Saved data entries:

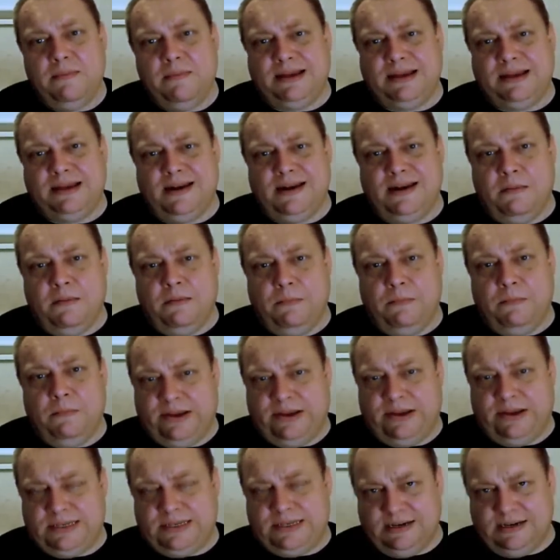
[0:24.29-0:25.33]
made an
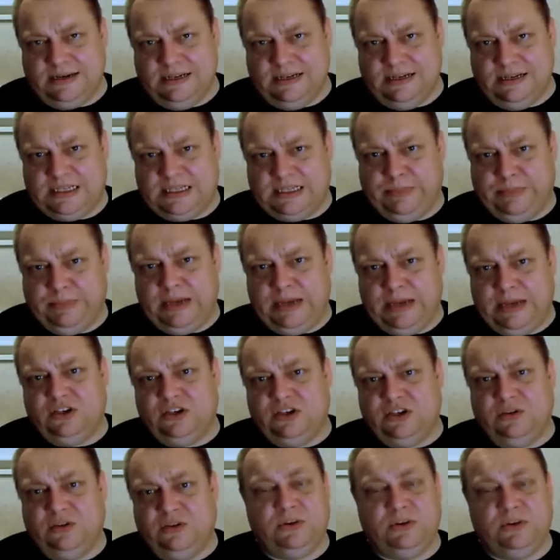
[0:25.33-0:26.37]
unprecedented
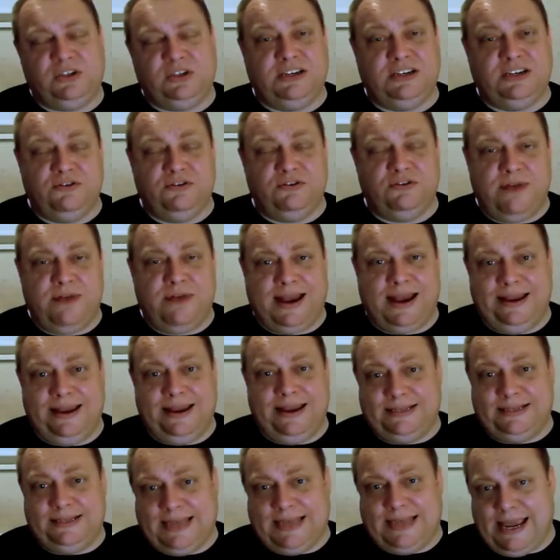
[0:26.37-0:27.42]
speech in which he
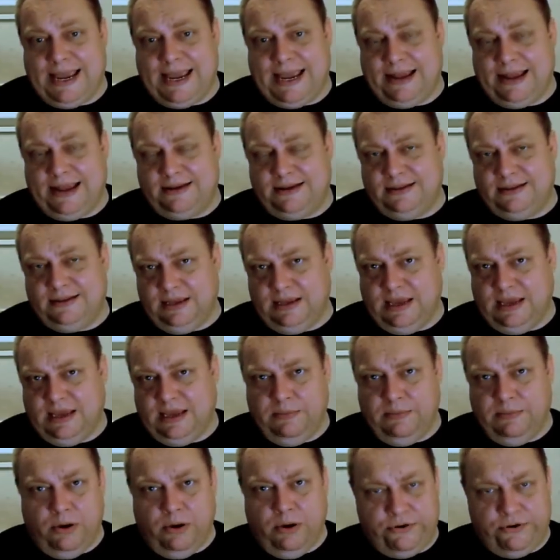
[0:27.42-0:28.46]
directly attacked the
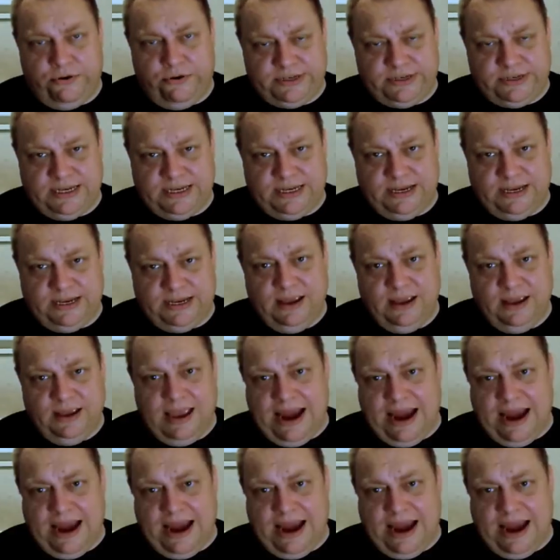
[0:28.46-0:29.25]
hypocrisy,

...

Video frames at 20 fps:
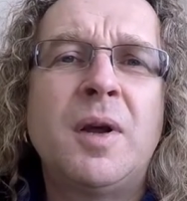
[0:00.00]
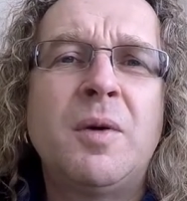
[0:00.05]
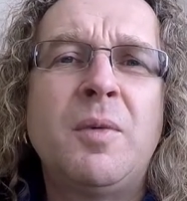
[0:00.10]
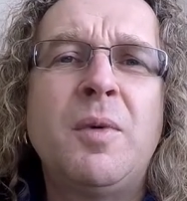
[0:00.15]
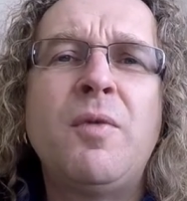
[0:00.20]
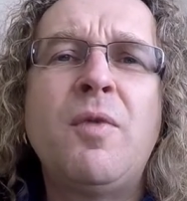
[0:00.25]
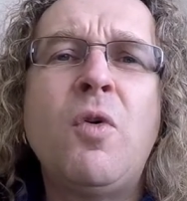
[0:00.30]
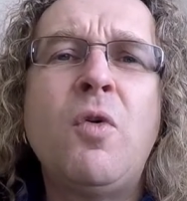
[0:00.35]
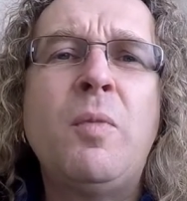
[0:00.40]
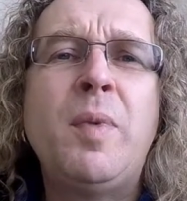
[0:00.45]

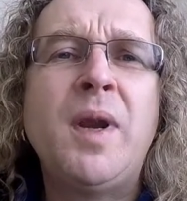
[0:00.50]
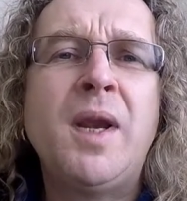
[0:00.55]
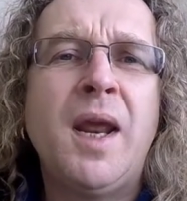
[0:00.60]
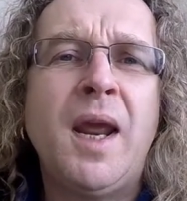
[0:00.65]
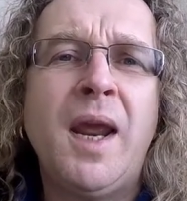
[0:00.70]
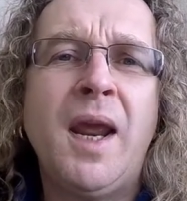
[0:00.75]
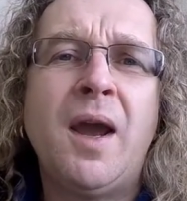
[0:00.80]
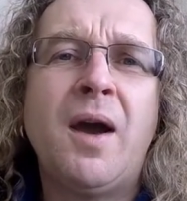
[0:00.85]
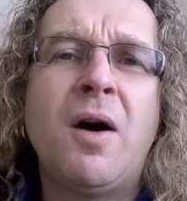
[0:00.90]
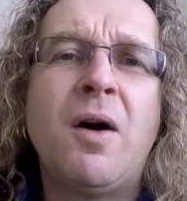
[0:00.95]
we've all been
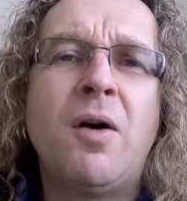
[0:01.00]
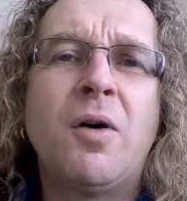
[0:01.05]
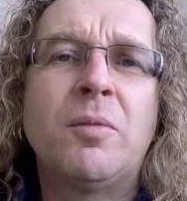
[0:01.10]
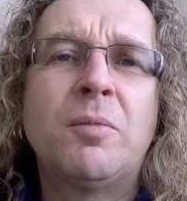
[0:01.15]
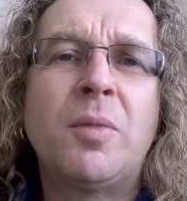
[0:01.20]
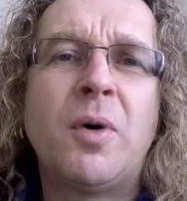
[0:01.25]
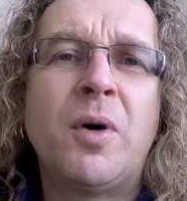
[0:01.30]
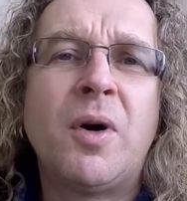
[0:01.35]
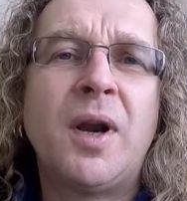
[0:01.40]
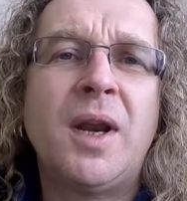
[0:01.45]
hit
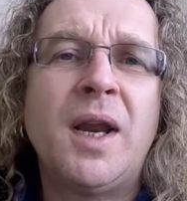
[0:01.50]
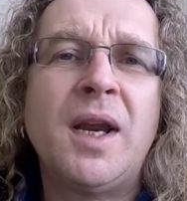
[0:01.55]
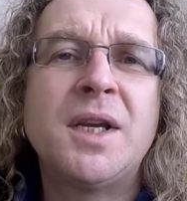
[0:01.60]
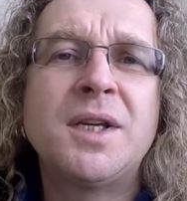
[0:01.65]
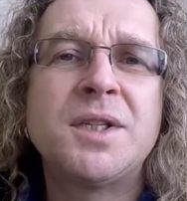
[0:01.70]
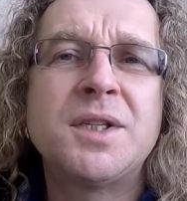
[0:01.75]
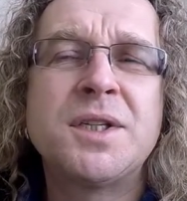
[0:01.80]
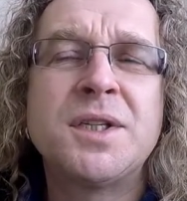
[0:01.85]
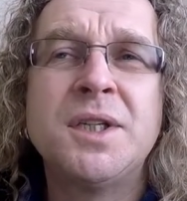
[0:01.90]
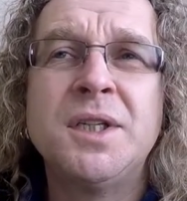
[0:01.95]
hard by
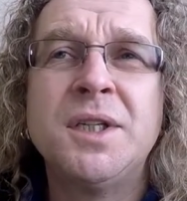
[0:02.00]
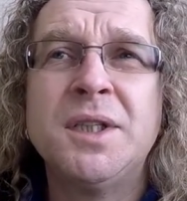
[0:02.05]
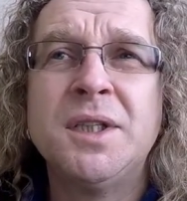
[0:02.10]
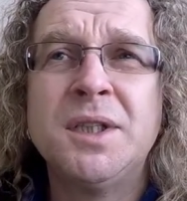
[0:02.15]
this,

--

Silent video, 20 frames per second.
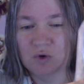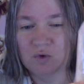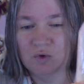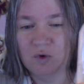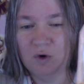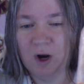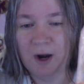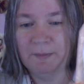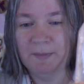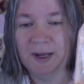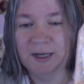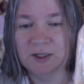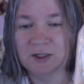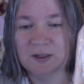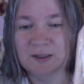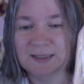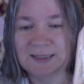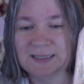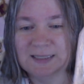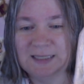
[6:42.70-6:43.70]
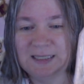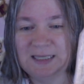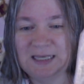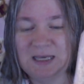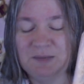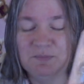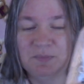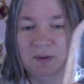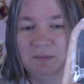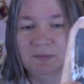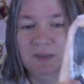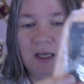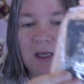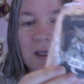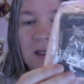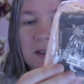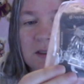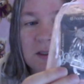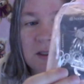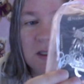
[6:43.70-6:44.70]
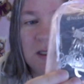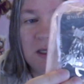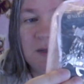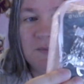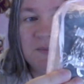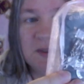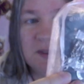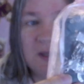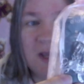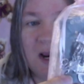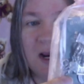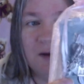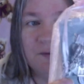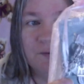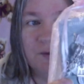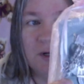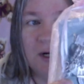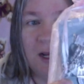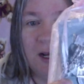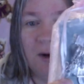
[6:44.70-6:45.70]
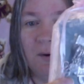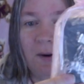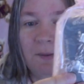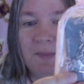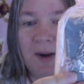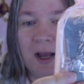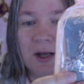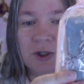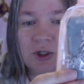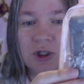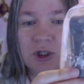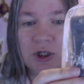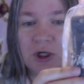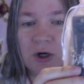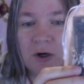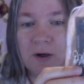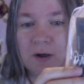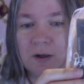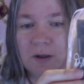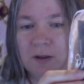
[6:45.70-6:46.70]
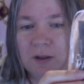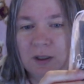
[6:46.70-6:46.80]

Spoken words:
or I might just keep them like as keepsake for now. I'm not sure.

Work to complete:
Tell me how many lines of the data hold the word "frames", giving only the number.

Response to this exercise:
2